# Cut paw pad



## Zeeva

Has anyone experienced a cut paw pad on their dog before? Yesterday I noticed tiny drops of fresh blood on the concrete in our garden and panicked. It was pretty obvious on a white dog where the blood was coming from (poor Zeeva).

It's a pretty deep cut but she doesn't limp or notice it's there. Sometimes she will lick it. Is this ok? From what I understand paw pads can't be sutured, so I have to keep it clean and bandage it; possibly get some antibiotics.

My questions are:

How long will it take to heal? should I take her to vet and get a professional opinion or will I be able to deal with it at home?

I've never really wrapped an animal's leg before so I'm guessing a vet visit will be a good idea. Although I was wondering is the wrapping part necessary if I keep it clean? Won't it heal better open?

I understand the antibiotics are to prevent infection. But again, if I keep it clean will she need them? (am asking this because her tummy JUST got better and I don't want her to be going through diarrhea again on the meds)

Also, should I limit her walking?

Here are some pictures.


----------



## PaddyD

Definitely the vet. What is that sticking out of her pad?
Pads can be sutured.
Off to the vet.


----------



## Good_Karma

Vote #2 for vet.


----------



## Zeeva

it's her skin flap. i cleaned it all up. there was nothing inside the cut. i guess it's a funny angle...


----------



## BlackGSD

First let me say that I am NOT a vet, nor do I play one on TV.

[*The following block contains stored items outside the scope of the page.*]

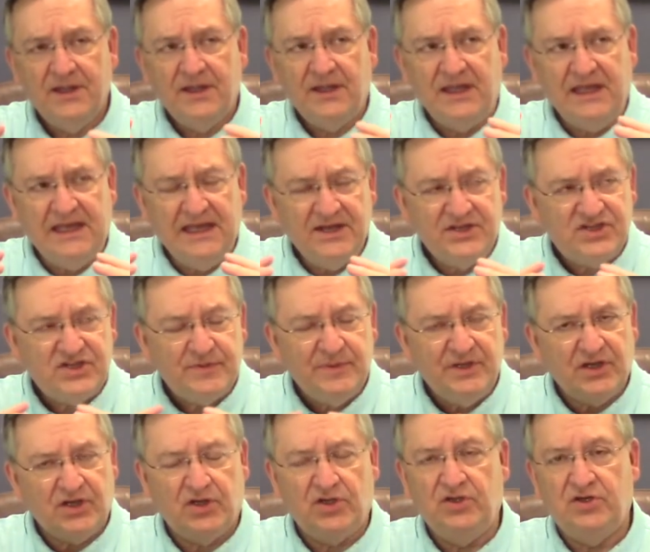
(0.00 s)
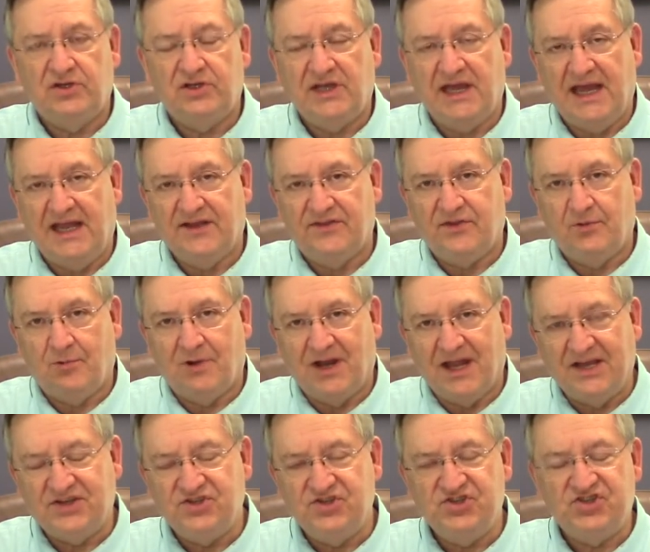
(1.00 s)
intimate look at the
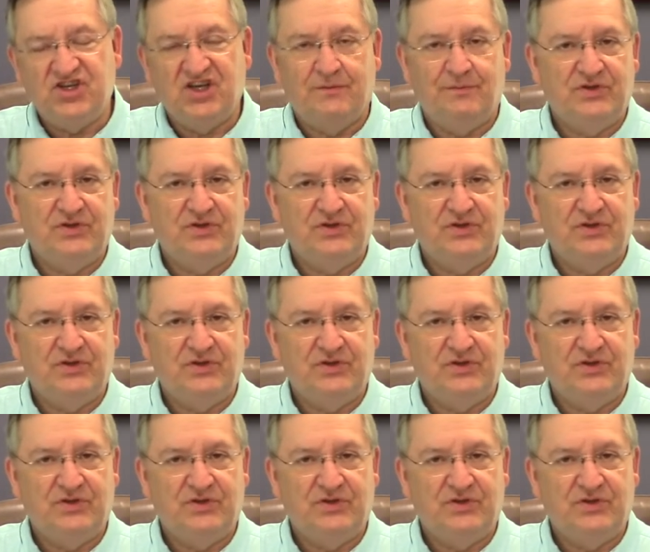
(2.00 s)
relationship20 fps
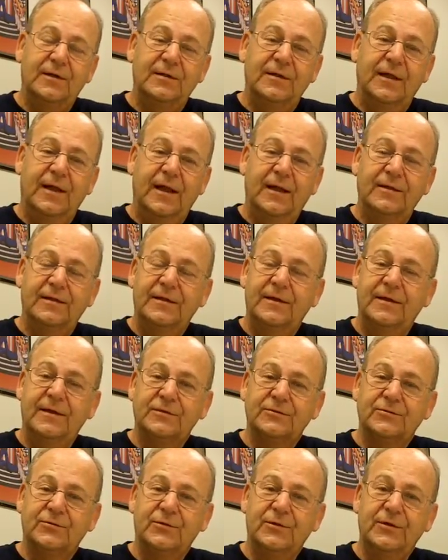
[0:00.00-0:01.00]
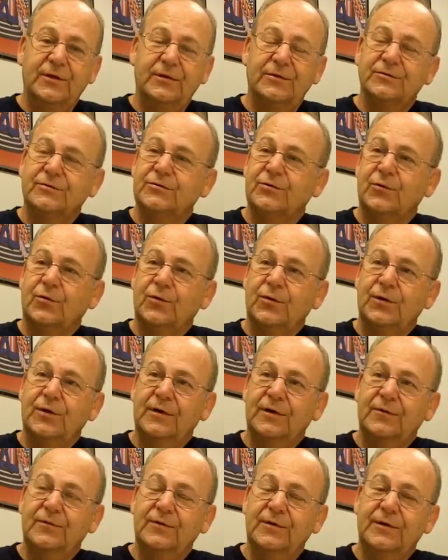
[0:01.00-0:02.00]
that had the history and the
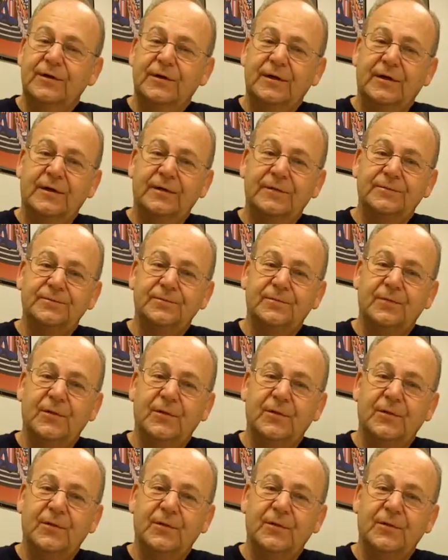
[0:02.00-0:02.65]
story of the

That said I would just leave it alone and keep an eye on it. I've had my dogs cut their pads, often they have looked worse than that. Never took them to a vet, never wrapped it nor messed with it AT ALL. I just let the dog keep it clean. And check daily to make sure it is healing and there is no sign of infection. And make sure the dog doesn't obsess over it and lick it too much.

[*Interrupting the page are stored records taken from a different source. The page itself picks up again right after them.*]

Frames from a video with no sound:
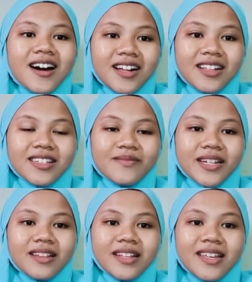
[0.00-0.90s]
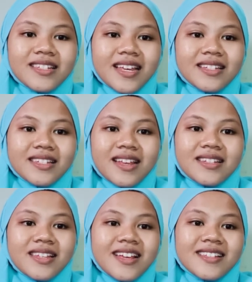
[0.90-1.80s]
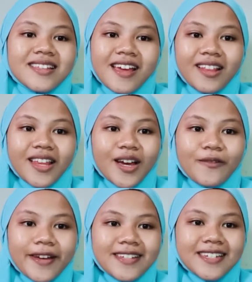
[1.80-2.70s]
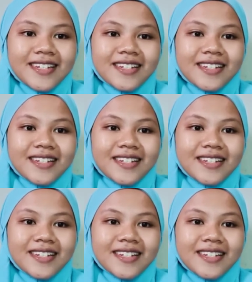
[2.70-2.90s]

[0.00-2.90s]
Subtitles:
ultimately sentences in language.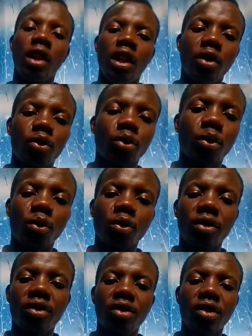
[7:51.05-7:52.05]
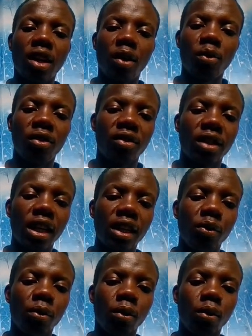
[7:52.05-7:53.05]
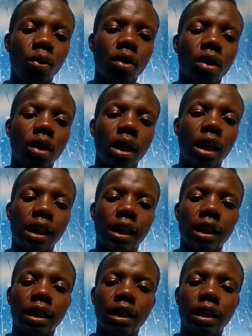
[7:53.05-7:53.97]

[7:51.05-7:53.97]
So this is how this slide will look like.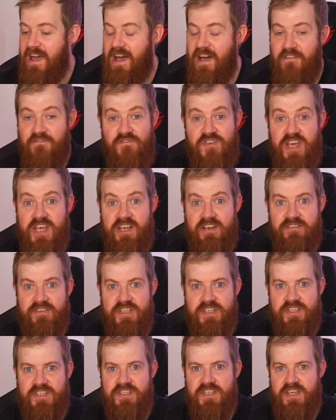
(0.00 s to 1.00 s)

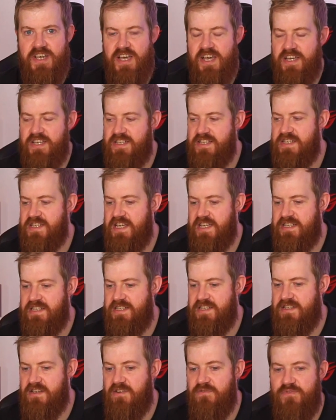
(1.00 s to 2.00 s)
vigorous
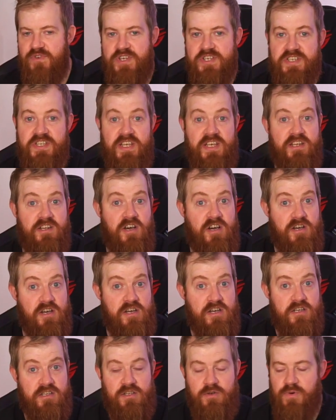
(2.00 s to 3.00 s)
test. Obviously not
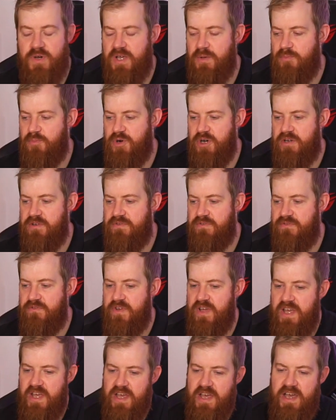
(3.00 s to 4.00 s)
earthquake proof,
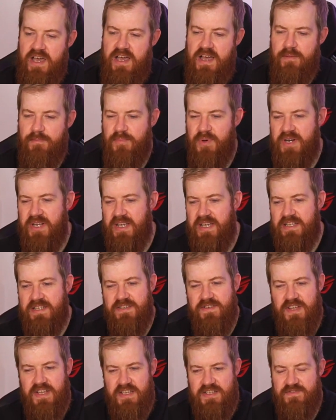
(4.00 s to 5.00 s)
but
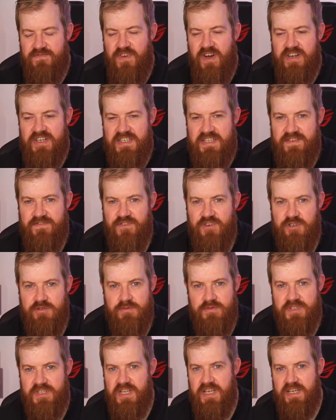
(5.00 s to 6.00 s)
it's a very
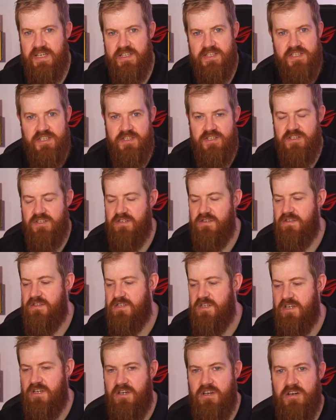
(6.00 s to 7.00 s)
difficult thing
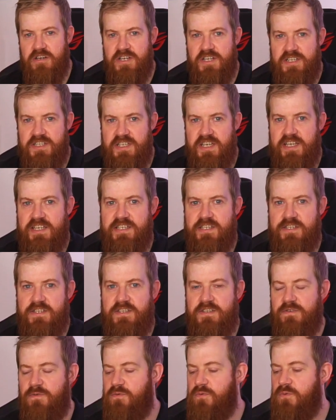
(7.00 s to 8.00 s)
to kind of
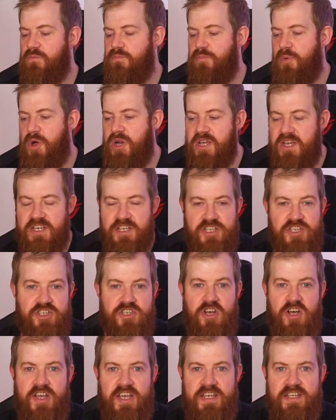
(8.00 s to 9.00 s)
test putting a
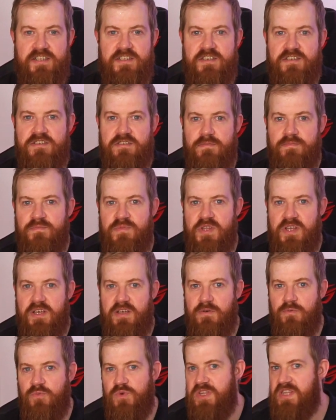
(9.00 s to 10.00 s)
shock into
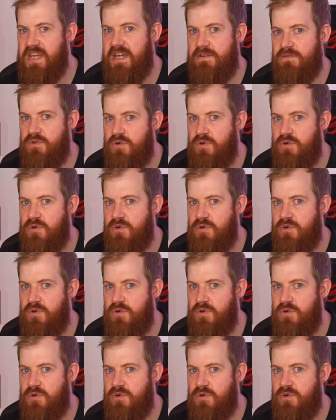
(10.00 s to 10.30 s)
something without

Ultimately you have to do what YOU are comfortable with. I have horses and over the years have delt with some NASTY injuries,(with no vet.) so a cut pad is nothing.

I would limit walking for a while IF it causes it to bleed a fair amount.


----------



## Pattycakes

You should do whatever you feel most comfortable with...either treating it at home or taking your dog to the vet.

I agree with Tracy. My dog has cut her pad before and all I did was soak it with epsom salts, dry it off and sprayed some Vetericyn on it. It healed without any intervention from a vet. 

We have horses too and agree with Tracy as well...had some pretty nasty cuts and such and never took them to the vet either. 

However...if the cut starts to look like its not healing or is getting infected...take your dog to the vet.


----------



## Zeeva

what are the earliest possible signs of infection?


----------



## Freestep

I had a dog that stepped on a broken bottle, cut her pad and boy did it bleed, I thought it would never stop! At the time, I was young, in school, and broke, so I couldn't go to the vet. I had a bandanna with me and I wrapped the foot as best I could, then slowly walked her home, tracking blood all the way.  Once home, I put a sock on her foot, wrapped it with vetwrap, and the dog promptly removed it. I tried several more times with the same result, and finally said to heck with this. It healed fine on its own. I didn't walk her for a week or so, and she did limp for a few days, but after that she didn't seem to be painful at all and just wanted to run and play. I just kept an eye on the foot and kept it reasonably clean, making sure it didn't get infected. It's quite amazing how quickly dogs can heal, even with little to no intervention.


----------



## Pattycakes

Zeeva said:


> what are the earliest possible signs of infection?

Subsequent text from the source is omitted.